Lessons from high-profile IT failures

This summer's outages at Delta and Southwest have much to teach all of us in IT about disaster recovery and high availability

Contributing Writer, Computerworld |

It has not been a good few months for the health and consistency of airline information technology. Two huge outages within a couple of weeks of each other -- caused by simple component failures -- resulted in massive passenger disruptions and cost two U.S. airlines millions of dollars in lost revenue and customer compensation.

These events, while of course most painful for those who experienced them, present quite a few opportunities for learning and improving our own processes, and that's what I'd like to explore in this piece.

First, a little background. What ended up being a faulty router took down the entire Southwest Airlines operation for a day on July 21 and caused rippling effects for several days after the original outage. (A fact that might surprise you is that Southwest is by a wide margin the largest domestic carrier of passengers in the United States.) The Dallas Morning News reported the fallout.

"The outage occurred early Wednesday afternoon after a network router failed and the backup systems failed to kick in," the newspaper reported. "Although the outage was fixed about 12 hours later, the scale of the disruption wreaked havoc on Southwest's operations for the next several days as the Dallas-based carrier worked to get planes, crews and passengers where they were supposed to be." In total, the airline said it canceled about 2,300 flights, or around 11% of the total it would have otherwise operated in that time frame.

(The line "backup systems failed to kick in" will ring familiar to Amazon Web Services customers, as a similar failure of backup systems took out much of Amazon's cloud hosting operation back in 2011 and really kickstarted the process of using Amazon's availability zones and other fault-tolerance features among cloud customers.)

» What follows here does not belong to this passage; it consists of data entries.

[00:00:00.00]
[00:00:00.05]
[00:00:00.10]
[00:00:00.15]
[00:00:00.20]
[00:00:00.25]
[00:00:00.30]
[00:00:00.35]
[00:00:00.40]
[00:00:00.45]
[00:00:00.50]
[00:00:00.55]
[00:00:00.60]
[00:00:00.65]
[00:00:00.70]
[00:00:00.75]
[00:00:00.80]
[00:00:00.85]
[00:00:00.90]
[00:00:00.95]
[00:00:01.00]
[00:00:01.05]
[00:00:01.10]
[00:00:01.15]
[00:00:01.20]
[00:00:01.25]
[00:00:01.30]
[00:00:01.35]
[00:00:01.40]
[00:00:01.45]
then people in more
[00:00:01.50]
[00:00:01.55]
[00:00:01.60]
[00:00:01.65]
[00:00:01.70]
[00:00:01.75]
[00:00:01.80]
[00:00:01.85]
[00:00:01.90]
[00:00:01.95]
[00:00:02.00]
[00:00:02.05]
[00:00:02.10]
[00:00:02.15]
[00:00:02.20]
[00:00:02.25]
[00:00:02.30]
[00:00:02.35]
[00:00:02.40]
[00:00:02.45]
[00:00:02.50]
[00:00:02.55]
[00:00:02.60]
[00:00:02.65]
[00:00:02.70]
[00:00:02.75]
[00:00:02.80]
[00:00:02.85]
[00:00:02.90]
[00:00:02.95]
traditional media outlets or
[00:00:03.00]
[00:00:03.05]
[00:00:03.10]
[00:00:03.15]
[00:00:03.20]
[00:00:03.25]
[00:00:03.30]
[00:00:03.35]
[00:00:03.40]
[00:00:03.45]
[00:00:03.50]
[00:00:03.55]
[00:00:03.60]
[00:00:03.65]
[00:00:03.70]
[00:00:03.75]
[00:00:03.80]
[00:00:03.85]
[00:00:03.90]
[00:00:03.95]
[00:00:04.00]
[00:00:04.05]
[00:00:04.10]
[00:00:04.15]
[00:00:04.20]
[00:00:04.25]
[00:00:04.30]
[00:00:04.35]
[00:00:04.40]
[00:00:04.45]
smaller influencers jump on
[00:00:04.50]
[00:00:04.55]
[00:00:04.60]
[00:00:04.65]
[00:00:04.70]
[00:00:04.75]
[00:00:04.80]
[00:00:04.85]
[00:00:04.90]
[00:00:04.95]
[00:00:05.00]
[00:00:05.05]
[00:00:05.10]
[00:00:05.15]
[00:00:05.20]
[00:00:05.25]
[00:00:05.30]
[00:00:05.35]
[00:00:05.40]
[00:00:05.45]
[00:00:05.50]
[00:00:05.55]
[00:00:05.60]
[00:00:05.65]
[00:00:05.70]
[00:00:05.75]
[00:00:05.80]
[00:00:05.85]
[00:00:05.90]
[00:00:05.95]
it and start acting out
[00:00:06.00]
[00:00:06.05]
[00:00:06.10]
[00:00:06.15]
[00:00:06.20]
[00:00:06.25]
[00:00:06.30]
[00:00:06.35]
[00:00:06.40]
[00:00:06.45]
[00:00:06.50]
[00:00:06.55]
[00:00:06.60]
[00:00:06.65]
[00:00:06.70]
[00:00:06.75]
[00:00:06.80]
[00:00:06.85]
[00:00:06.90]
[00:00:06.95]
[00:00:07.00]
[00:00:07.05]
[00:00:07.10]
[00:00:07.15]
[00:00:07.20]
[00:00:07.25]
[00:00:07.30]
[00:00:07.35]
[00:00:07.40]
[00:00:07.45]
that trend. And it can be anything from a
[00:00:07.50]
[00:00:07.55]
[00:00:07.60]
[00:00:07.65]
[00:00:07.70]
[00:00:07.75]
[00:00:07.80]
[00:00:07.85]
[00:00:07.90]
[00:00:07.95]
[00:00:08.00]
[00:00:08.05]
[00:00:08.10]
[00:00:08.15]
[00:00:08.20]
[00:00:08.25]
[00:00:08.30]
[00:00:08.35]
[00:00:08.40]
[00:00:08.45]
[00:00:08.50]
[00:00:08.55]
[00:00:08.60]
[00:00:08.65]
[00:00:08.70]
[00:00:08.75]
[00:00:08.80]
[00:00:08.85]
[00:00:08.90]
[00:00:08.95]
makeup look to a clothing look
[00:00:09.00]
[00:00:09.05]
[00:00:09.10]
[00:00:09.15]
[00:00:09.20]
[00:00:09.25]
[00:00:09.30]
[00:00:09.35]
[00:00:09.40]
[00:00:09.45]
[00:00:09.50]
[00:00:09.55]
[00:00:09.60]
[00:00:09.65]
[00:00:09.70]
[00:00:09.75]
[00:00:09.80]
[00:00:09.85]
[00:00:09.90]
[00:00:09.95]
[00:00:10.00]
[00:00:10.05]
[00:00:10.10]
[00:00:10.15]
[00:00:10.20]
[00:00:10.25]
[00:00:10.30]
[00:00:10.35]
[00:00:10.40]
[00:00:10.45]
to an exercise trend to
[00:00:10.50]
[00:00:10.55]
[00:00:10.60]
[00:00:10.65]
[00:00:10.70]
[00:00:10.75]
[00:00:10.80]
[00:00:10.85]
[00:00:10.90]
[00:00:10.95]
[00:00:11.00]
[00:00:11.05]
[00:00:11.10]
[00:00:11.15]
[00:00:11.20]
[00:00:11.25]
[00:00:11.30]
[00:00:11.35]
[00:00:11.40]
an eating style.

[ Further reading: Backup and recovery tools: Users identify the good, bad and ugly ]

Then, a couple of weeks later, on August 8, it was Delta Air Lines' turn at the Wheel of IT Outages, with hundreds of canceled and delayed flights during the middle of its demanding summer travel season, all due to an electrical component failure. The Wall Street Journal reported the story thusly: "An electric problem at its Atlanta headquarters occurred at 2:30 a.m. ET and the airline was forced to hold hundreds of departing planes on the ground starting at 5 a.m., according to Ed Bastian, the chief executive, who apologized to customers on a video. The technical problems likely will cost Delta millions of dollars in lost revenue and damage its hard-won reputation as the most reliable of the major U.S.-based international carriers, having canceled just a handful of flights in the most recent quarter."

Apparently the underlying technology issue at fault in the Delta outage was a switchbox -- essentially a giant fuse box that routes power into and out of a facility -- that failed at Delta's headquarters, according to Georgia Power, the public utility that supplies electricity to the location in question. What is not clear is why an outage that occurred at 2:30 a.m. was not able to resolve in time for flights to begin being dispatched at 5:00 a.m., nor why the cascading delays from the 5:00 a.m. cancellations could not have been less severe, or why they could not have been rectified more quickly.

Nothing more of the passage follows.